There are a lot of differences between the two biggest U.S. chipmakers, but as a pair of stories this week demonstrate, 2016 has provided a major common thread between them.
Each company has realized it's unlikely to see much (if any) growth in the coming years from the market that propelled its rise -- and one that needs to make big changes in response.
Intel (INTC) , recognizing PC CPUs will likely be a flat-to-declining business, has carried out big layoffs that hit its PC and mobile processor operations hard, and unveiled a 5-part strategy that aims to transform Intel "from a PC company to a company that powers the cloud and billions of smart, connected computing devices."
To back up its talk, Intel has launched a slew of new products meant to grow the company's consumer electronics exposure and increase its data center footprint. It has also formed autonomous driving-related alliances with BMW and Delphi and acquired server deep learning chip developer Nervana Systems and computer vision chip developer Movidius.
Qualcomm (QCOM) , meanwhile, is making the biggest acquisition in chip industry history to lower its reliance on mobile processor/modem and licensing businesses due to be pressured by weak smartphone growth, intensifying competition from other chipmakers and (down the line) 3G patent expirations. The company is spending $47 billion to buy Dutch chipmaker NXP Semiconductor (NXPI) , which among other things is the world's biggest supplier of automotive chips, smart card microcontrollers and NFC radios.
On Wednesday, Qualcomm took another step in cutting its mobile dependence by announcing it has begun sampling the Centriq 2400, its first offering for the nascent ARM server CPU market, to "key prospective customers." Google, reported in February to be interested in Qualcomm's server CPU efforts, could be among the firms sampling the product. Volume shipments aren't expected until the second half of 2017.
The Centriq 2400 packs 48 of Qualcomm's custom Falkor ARM CPU cores. Qualcomm is counting on the custom cores to help it take on Intel's dominant Xeon server CPU line, as well as its use of an advanced 10-nanometer manufacturing process -- possibly Taiwan Semiconductor's (TSM) , given Qualcomm's longstanding relationship with the chip foundry.
Helping Qualcomm's cause: Cloud giants and others are intrigued by the potential cost, density and/or power benefits ARM server chips could deliver, as well as the potential for ARM solutions (such as Cavium's ThunderX line) optimized for applications such as web servers, storage hardware and security appliances. And with Intel having slowed the pace at which it launches new manufacturing processes, the company no longer has a big process edge over TSM.

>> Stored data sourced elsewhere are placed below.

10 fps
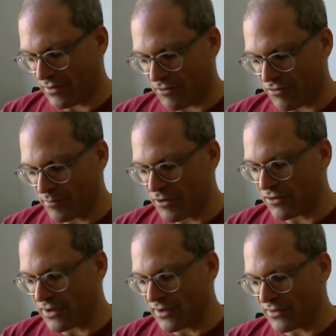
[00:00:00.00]
from
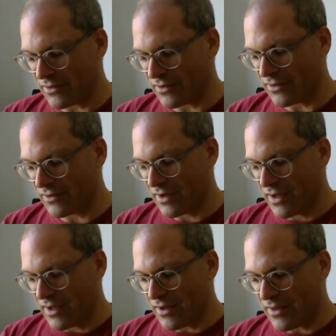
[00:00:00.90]
different instances,
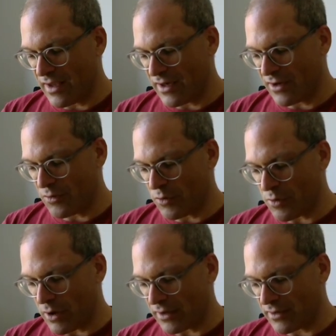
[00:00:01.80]
then we
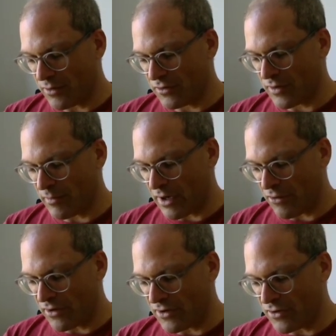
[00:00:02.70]
want their
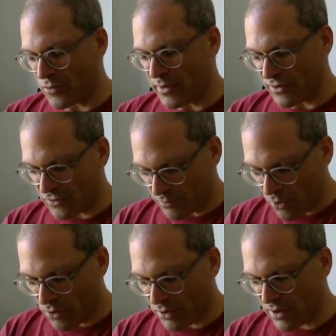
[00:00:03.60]
similarity to be
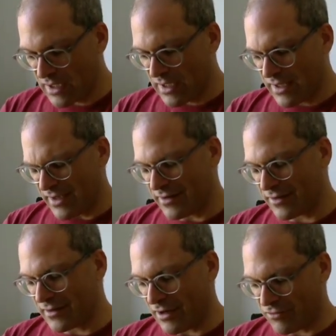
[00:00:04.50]
small. It
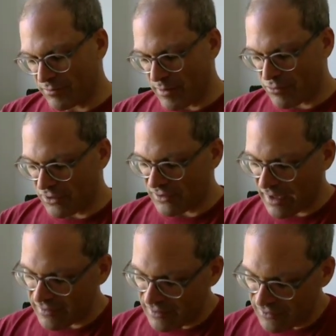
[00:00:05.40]
doesn't have to be precisely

On the flip side, the ARM server market hasn't developed nearly as fast as many once expected. Cavium and AppliedMicro are its two main suppliers, and each remains a niche player in the broader server CPU market. Macom, which last month struck a $770 million deal to buy AppliedMicro, plans to unload the latter server CPU business.
A limited software ecosystem has stunted the ARM market's development, and so has Intel's aggressive efforts to meet the needs of enterprise and cloud server buyers. Samsung and Nvidia cancelled plans to go after the market in 2014, and Broadcom (AVGO) was just reported to have bowed out. AMD (AMD) is still participating, but it seems to be paying more to battling Intel in the data center via non-ARM (x86) CPUs, via its new Zen architecture.

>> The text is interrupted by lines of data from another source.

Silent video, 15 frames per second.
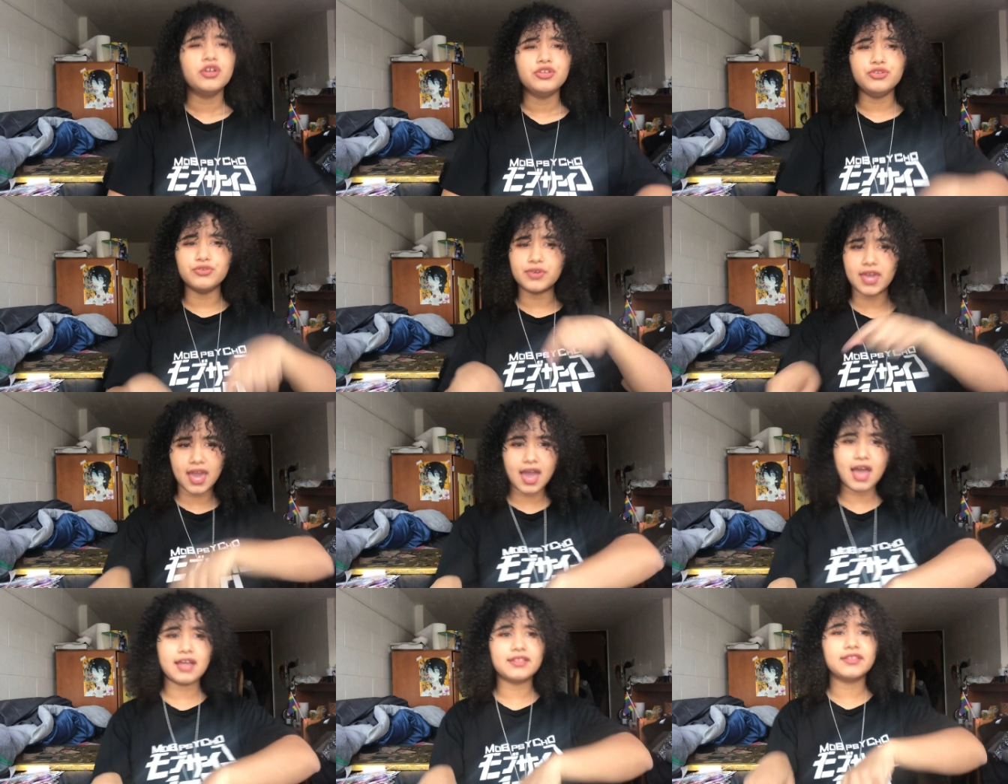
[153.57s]
you
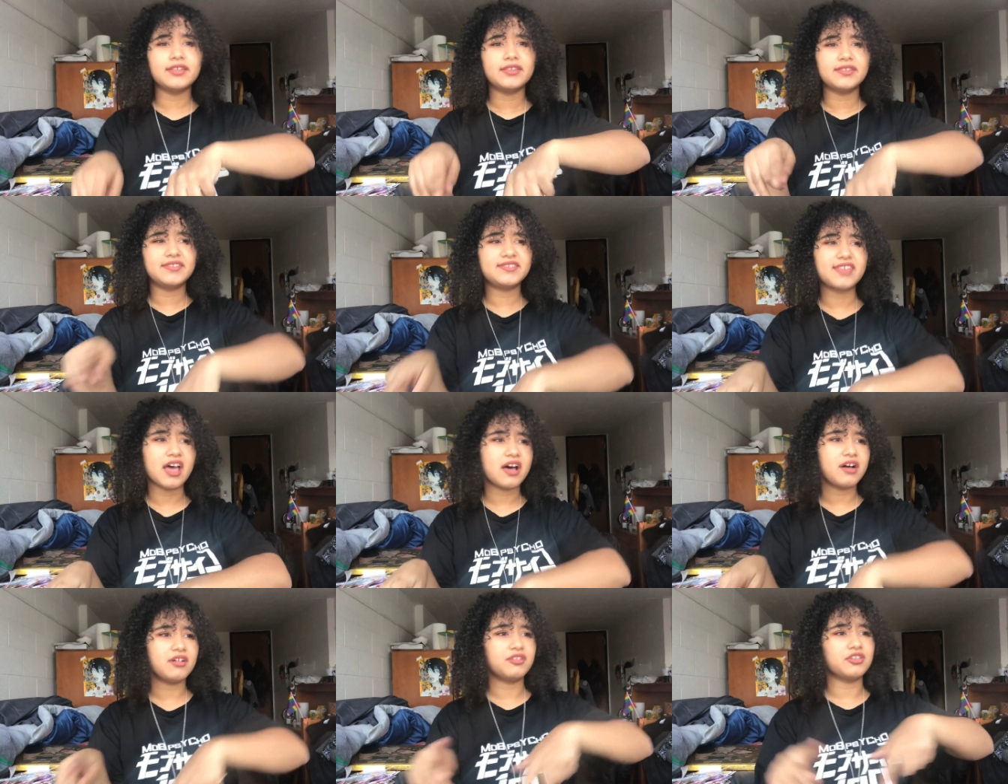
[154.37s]
can't
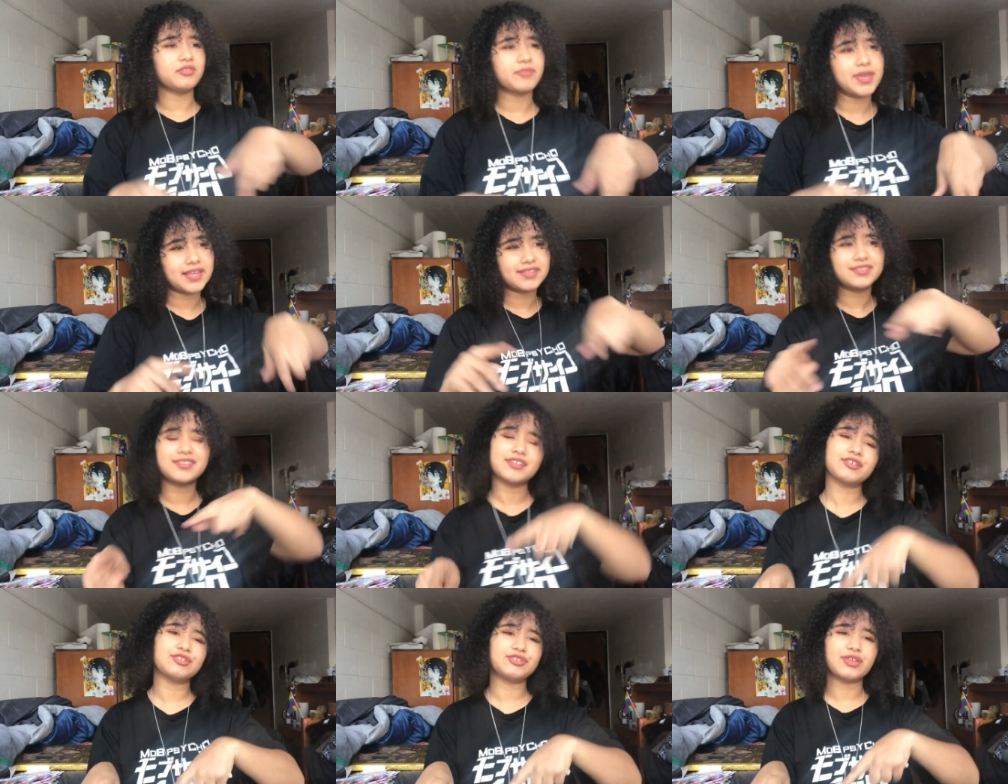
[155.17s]
sell or make
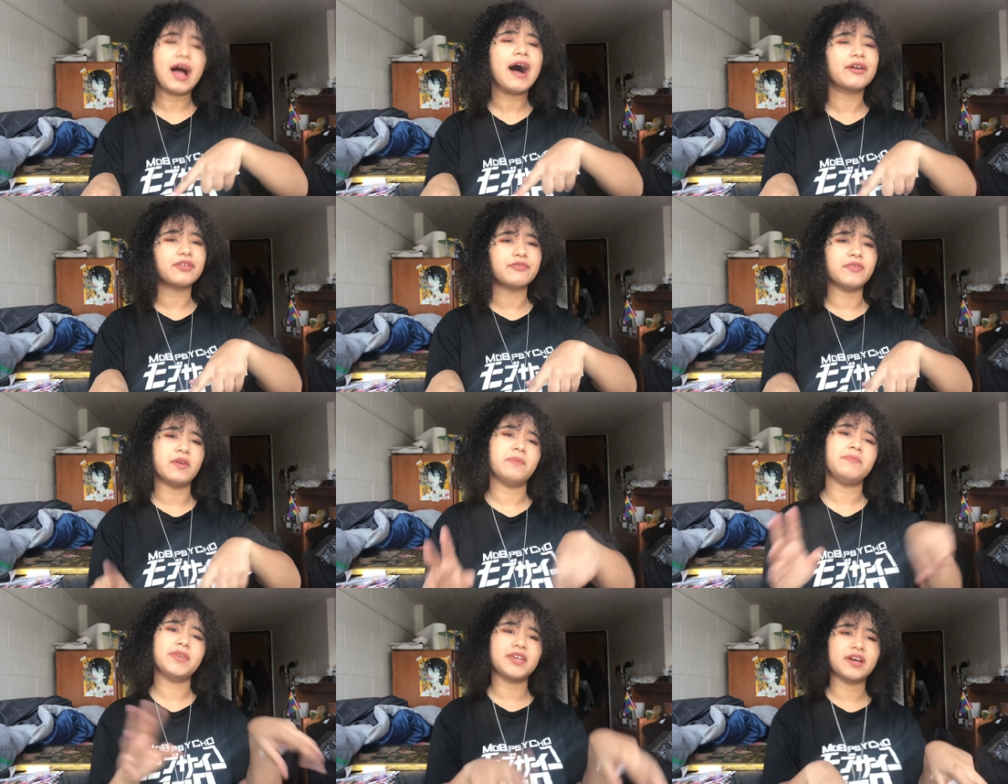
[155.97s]
stickers out of
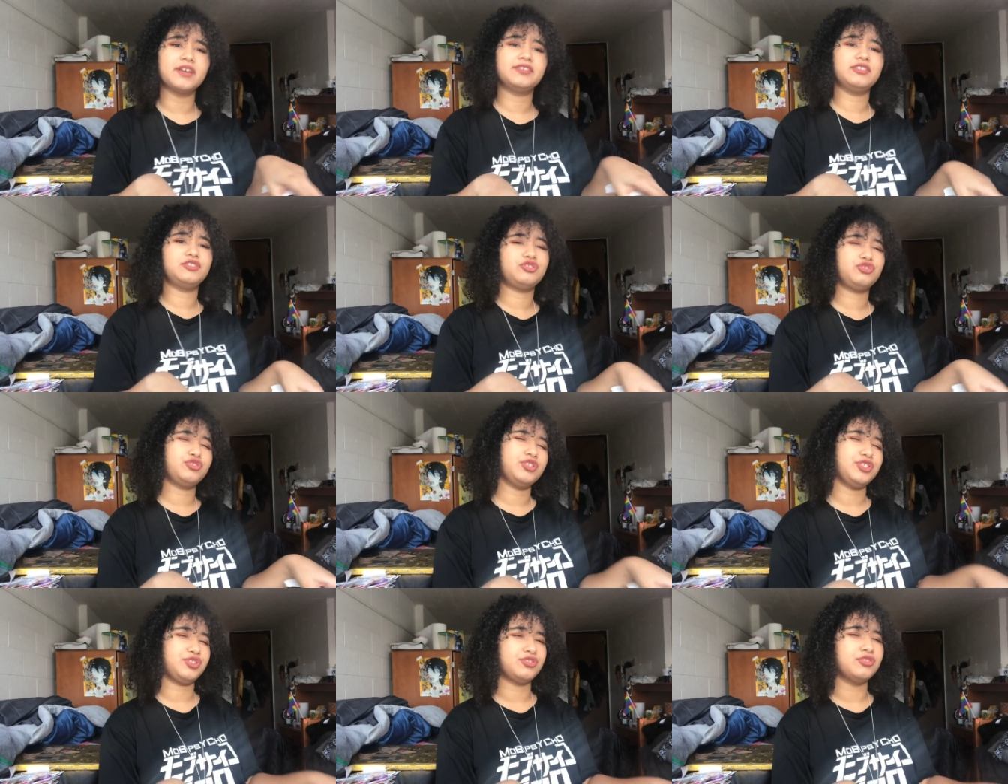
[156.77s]
it because it's
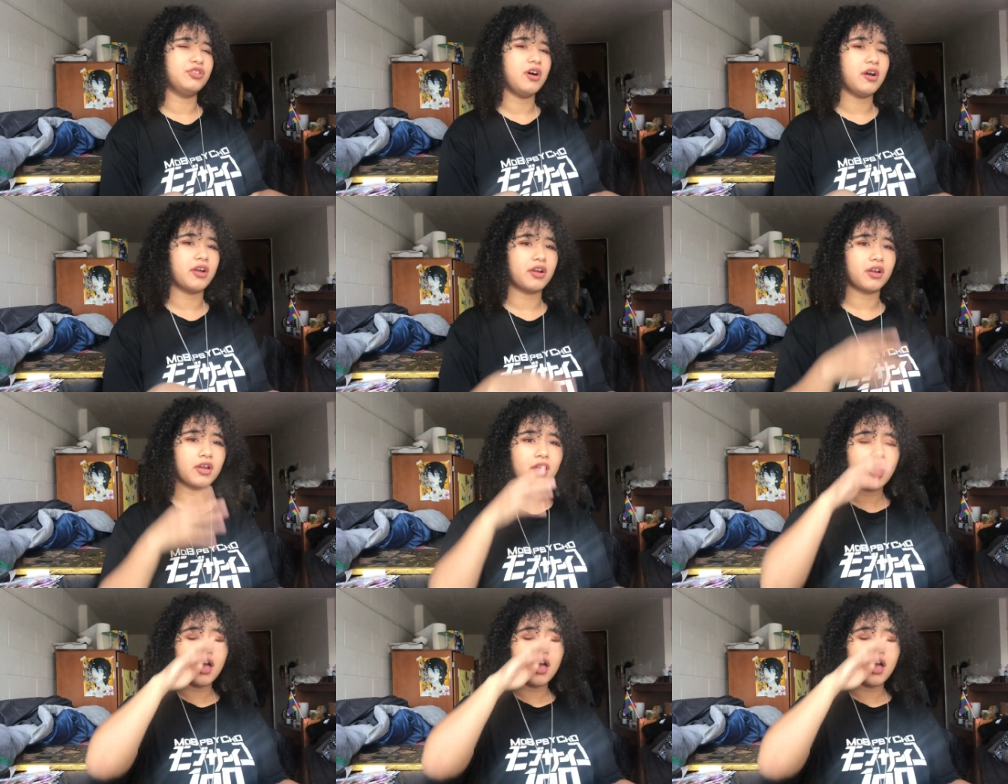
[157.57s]
traditional art.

While AMD and Intel remain fierce PC and server CPU rivals, they may be nearing a graphics detente. AMD rose 8.9% on Tuesday following a rumor that claimed the companies have inked a deal that will result in AMD Radeon GPU intellectual property being integrated with future Intel CPUs. This meshes with a March Bloomberg report stating Intel is talking with AMD about a graphics-licensing deal.
If Intel outsourced to AMD the development of the GPU cores integrated with its PC and (in a few cases) server CPUs, the benefits could be twofold. First, it would quite likely improve the competitive of Intel's integrated GPUs, which have lagged those of comparable AMD offerings even as the CPU performance of Intel's chips has remained superior. This could also make Intel a larger headache for Nvidia's (NVDA) low-end PC GPU business, albeit while having little impact on Nvidia's more lucrative high-end GPU business.

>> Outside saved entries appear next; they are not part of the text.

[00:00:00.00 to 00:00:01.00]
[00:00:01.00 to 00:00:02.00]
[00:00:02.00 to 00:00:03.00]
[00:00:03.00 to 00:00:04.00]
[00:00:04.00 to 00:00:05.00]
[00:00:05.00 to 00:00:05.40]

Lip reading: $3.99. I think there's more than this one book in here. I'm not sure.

The second benefit: It would allow Intel, which just took a big ax to its PC CPU operations, to further pare the business' R&D spend. Intel has made it clear it wants to invest less in PCs and more in areas such as servers, consumer electronics, cars and embedded/IoT devices. Letting AMD handle its GPU R&D would be one more step in this direction.
Nonetheless, this is the kind of move that would've been hard to fathom several years ago, given the historical centrality of the PC market to Intel and the company's reputation for having a do-it-yourself mindset for the technologies going into its processors.
Then again, it would've also been hard to imagine Qualcomm making a big push into servers.
There's nothing like a lack of growth in a core business to upend a company's priorities.